The Department of Justice should follow in the footsteps of HHS and its Office of the Inspector General by relieving hospitals, health systems, and other frontline providers from potential criminal and civil monetary penalties when the agencies determine that remuneration related to COVID-19 care is covered by a blanket waiver or have decided to exercise enforcement discretion during the emergency, the groups requested.

During the COVID-19 public health emergency, HHS and CMS have released several rounds of blanket waivers that cover all healthcare professionals. The waivers aim to help providers maximize their workforce, facilities, and capabilities to respond to the COVID-19 crisis quickly and effectively.

For example, CMS announced earlier this month that it will still pay certain provider-based hospital outpatient departments under the Outpatient Prospective Payment System even though hospitals have been forced to relocate the departments off-campus. Typically, this move would require CMS to pay the departments lower rates under the Medicare Physician Fee Schedule.
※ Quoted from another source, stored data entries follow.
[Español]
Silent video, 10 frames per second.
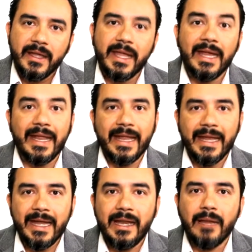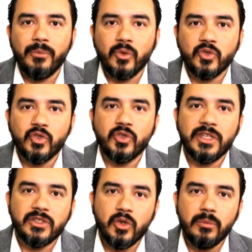que le genere la producción
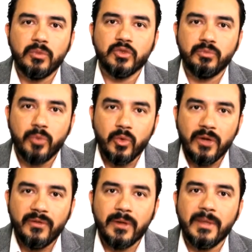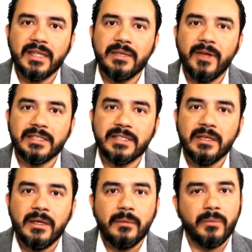de trombos por una enfermedad de base,
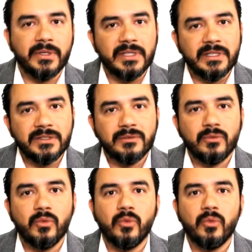pues es, es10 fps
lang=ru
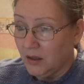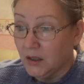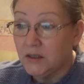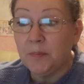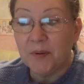
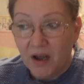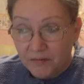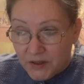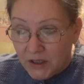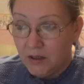Это
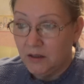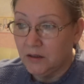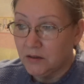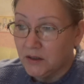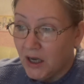правда.
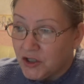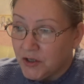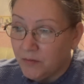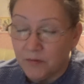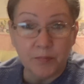
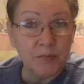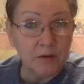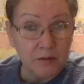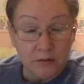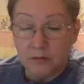Также
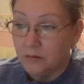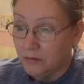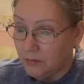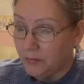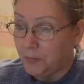
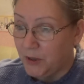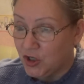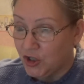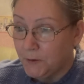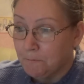э,
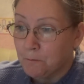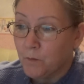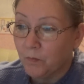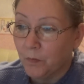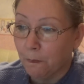пишет.
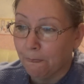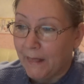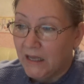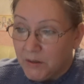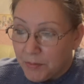
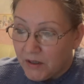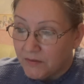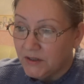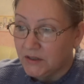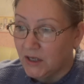Это
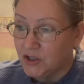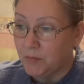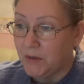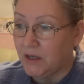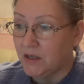правда. Также
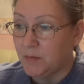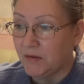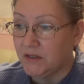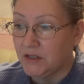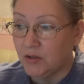перекись
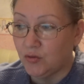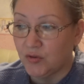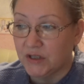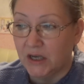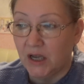провоцирует,
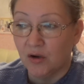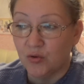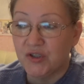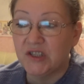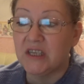ускоряя
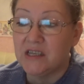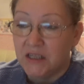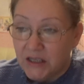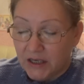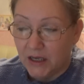рост
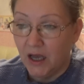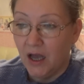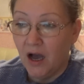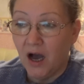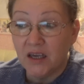седины.
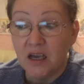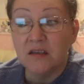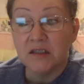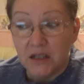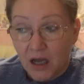А я
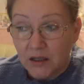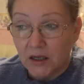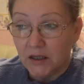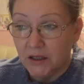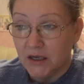не
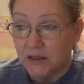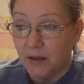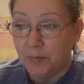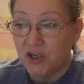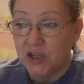знала. И
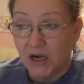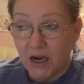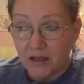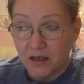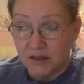когда пришла
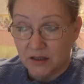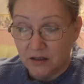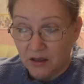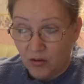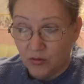ранняя
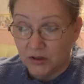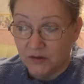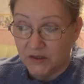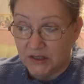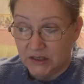седина, около
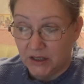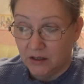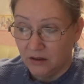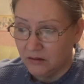20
The agency has also unveiled key regulatory flexibilities to expand coverage of telehealth services and enable advanced practice practitioners and other healthcare providers to deliver a wider range of services, while ensuring stable, predictable payment from Medicare.

OIG at HHS reassured healthcare providers in April that it will exercise its enforcement discretion not to impose administrative sanctions under the federal Anti-Kickback Statute for certain payments related to COVID-19 covered by blanket waivers from HHS.
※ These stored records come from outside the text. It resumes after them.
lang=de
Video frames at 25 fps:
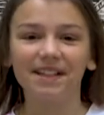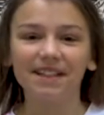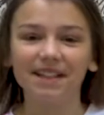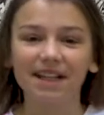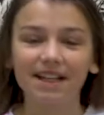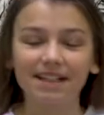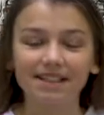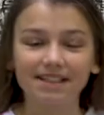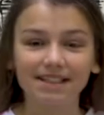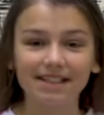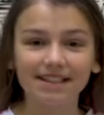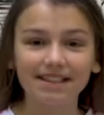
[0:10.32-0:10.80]

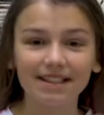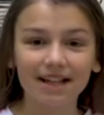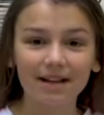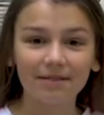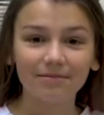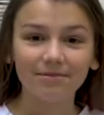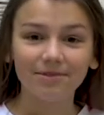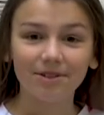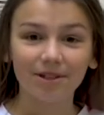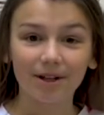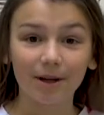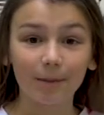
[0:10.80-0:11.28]
Lenas
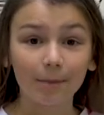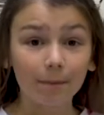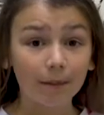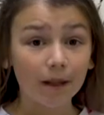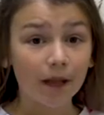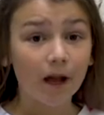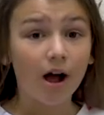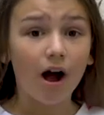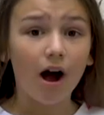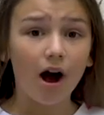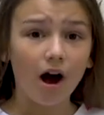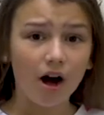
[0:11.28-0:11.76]
Leseabenteuer.
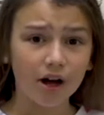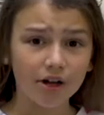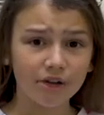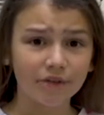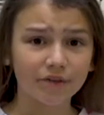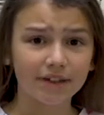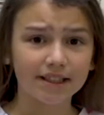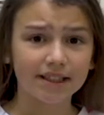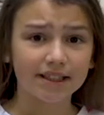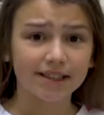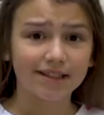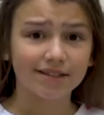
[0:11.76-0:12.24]
Heute
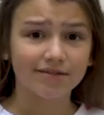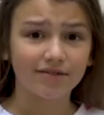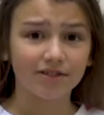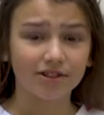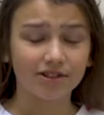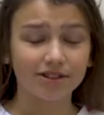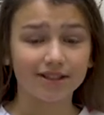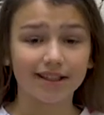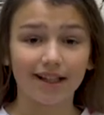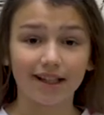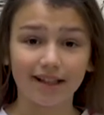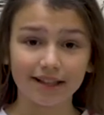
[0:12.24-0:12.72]
versetzen
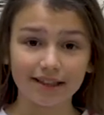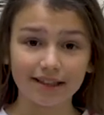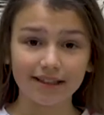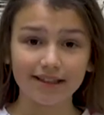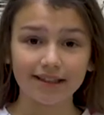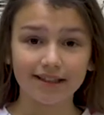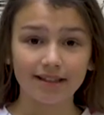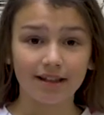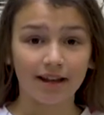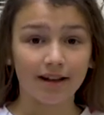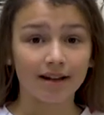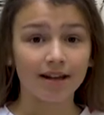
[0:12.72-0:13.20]
wir uns nach
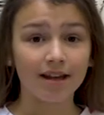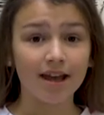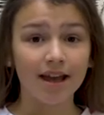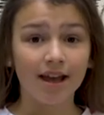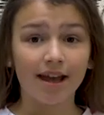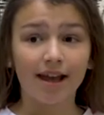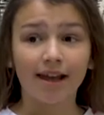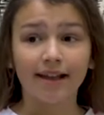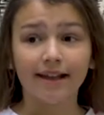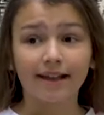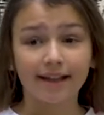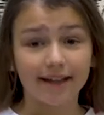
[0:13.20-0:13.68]
Griechenland,
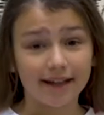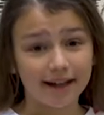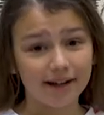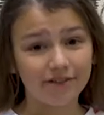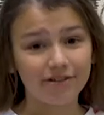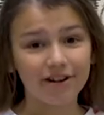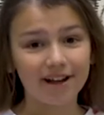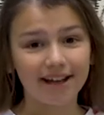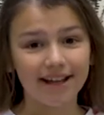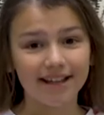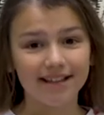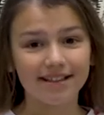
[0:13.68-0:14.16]

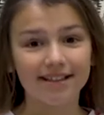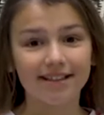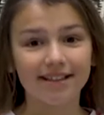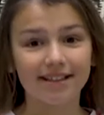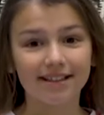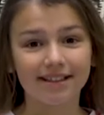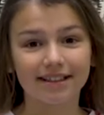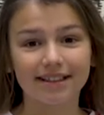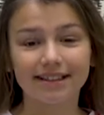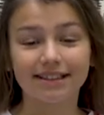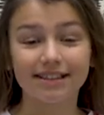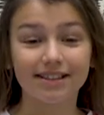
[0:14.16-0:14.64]
genauer in
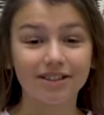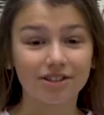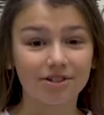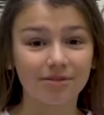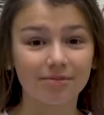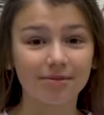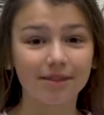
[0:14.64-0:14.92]
die griechische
“OIG recognizes that, in the current public health emergency resulting from the COVID-19 outbreak, the health care industry must be focused on delivering needed patient care. As part of OIG’s mission to promote economy, efficiency, and effectiveness in Department of Health and Human Services programs, we are committed to protecting patients by ensuring that health care providers have the regulatory flexibility necessary to respond adequately to COVID-19 concerns,” the HHS watchdog stated.

The Department of Justice has remained mum on the issue, prompting hospital groups to urge the department to confirm that it is taking a similar approach.

“It is imperative that the Department of Justice join its agency and law enforcement partners and confirm that such forms of remuneration deemed permissible will not be subject to prosecution under the Anti-Kickback Statute’s criminal provisions, civil monetary penalty provisions or the civil False Claim Act,” the groups wrote in the letter.

The letter is a follow-up to a March 20 plea from the AHA for the Department of Justice to take similar action by exercising its prosecutorial discretion when it came to the Medicare and Medicaid Anti-Kickback Statute and the Physician Self-Referral Law.

At that time, the association also urged HHS and its OIG to implement similar actions to give providers maximize flexibility with making referrals and compensating referring physicians and their family members.

While the Department of Justice has not commented on whether it will exercise discretion when determining the legality of healthcare remuneration, federal officials have widely remarked on potential healthcare fraud schemes coming out of the COVID-19 crisis.

In a March 16 letter to US attorneys, AG Barr said it is essential that the Department of Justice “remain vigilant in detecting, investigating, and prosecuting wrongdoing related to the crisis” considering reports of individuals and businesses selling fake cures and engaging in other forms of fraud, including phishing and malware.

Healthcare providers have been the target for many of these attacks during the COVID-19 pandemic.

“The pandemic is dangerous enough without wrongdoers seeking to profit from public panic and this sort of conduct cannot be tolerated,” AG Barr wrote.